# Exercise brief
Your task is to copy the stretch of lines in the records below that begins with the line containing "[00:00:05.80]" and ends with the line containing "[00:00:08.10]", exactly as written, with nothing added.

Items from a data source:
+ + + +
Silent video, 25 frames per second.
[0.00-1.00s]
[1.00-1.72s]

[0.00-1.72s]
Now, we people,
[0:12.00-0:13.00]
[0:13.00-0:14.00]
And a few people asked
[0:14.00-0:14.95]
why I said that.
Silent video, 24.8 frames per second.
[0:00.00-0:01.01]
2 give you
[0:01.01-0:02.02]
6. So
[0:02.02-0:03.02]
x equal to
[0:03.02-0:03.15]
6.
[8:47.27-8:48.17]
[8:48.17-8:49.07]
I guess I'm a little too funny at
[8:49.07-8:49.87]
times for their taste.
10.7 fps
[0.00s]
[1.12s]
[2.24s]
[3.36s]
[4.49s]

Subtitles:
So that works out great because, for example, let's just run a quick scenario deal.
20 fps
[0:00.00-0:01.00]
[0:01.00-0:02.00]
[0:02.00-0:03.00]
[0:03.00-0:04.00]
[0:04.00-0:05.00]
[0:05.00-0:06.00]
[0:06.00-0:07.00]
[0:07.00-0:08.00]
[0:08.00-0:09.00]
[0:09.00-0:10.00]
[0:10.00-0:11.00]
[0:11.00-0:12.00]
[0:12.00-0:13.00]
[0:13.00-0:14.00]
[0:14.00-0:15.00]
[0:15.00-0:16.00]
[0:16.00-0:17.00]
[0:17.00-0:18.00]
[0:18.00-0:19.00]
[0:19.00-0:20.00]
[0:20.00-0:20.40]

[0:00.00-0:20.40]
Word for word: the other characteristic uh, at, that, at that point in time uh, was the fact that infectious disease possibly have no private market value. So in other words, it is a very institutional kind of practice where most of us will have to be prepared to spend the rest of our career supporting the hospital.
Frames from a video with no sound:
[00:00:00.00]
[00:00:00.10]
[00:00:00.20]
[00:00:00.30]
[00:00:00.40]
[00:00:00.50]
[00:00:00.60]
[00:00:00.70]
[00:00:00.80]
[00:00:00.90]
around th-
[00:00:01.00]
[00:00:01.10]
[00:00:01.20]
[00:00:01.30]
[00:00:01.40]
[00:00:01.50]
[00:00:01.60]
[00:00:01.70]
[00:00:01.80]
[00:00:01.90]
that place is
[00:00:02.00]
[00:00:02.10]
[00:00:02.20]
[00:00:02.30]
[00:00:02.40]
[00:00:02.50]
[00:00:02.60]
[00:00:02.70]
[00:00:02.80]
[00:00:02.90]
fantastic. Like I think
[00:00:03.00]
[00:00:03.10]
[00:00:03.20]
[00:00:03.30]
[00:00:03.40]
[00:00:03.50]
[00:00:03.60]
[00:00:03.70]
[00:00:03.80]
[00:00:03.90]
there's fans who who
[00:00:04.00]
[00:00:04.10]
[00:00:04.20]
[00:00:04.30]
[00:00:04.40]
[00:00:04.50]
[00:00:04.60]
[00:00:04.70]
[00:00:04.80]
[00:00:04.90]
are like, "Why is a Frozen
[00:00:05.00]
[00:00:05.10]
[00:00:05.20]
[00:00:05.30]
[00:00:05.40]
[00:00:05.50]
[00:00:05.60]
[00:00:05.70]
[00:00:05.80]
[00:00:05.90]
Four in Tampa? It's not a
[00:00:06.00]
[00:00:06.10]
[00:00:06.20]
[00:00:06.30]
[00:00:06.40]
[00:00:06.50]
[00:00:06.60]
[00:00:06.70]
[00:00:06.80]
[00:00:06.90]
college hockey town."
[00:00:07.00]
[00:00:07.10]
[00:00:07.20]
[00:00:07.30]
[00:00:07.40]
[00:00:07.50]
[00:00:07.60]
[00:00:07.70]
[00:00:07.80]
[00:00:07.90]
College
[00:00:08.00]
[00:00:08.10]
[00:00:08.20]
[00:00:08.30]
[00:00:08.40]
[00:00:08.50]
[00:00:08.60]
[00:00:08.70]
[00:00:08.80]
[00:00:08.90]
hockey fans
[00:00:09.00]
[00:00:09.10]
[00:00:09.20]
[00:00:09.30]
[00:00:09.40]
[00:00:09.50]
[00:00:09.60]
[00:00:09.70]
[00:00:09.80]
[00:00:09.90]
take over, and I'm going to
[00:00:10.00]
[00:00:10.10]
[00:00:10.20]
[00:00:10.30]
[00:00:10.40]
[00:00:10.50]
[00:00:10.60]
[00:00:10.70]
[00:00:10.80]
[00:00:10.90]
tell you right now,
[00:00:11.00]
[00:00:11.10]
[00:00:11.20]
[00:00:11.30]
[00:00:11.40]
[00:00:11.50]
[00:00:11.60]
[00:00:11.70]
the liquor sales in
+ + + +
# Answer box
[00:00:05.80]
[00:00:05.90]
Four in Tampa? It's not a
[00:00:06.00]
[00:00:06.10]
[00:00:06.20]
[00:00:06.30]
[00:00:06.40]
[00:00:06.50]
[00:00:06.60]
[00:00:06.70]
[00:00:06.80]
[00:00:06.90]
college hockey town."
[00:00:07.00]
[00:00:07.10]
[00:00:07.20]
[00:00:07.30]
[00:00:07.40]
[00:00:07.50]
[00:00:07.60]
[00:00:07.70]
[00:00:07.80]
[00:00:07.90]
College
[00:00:08.00]
[00:00:08.10]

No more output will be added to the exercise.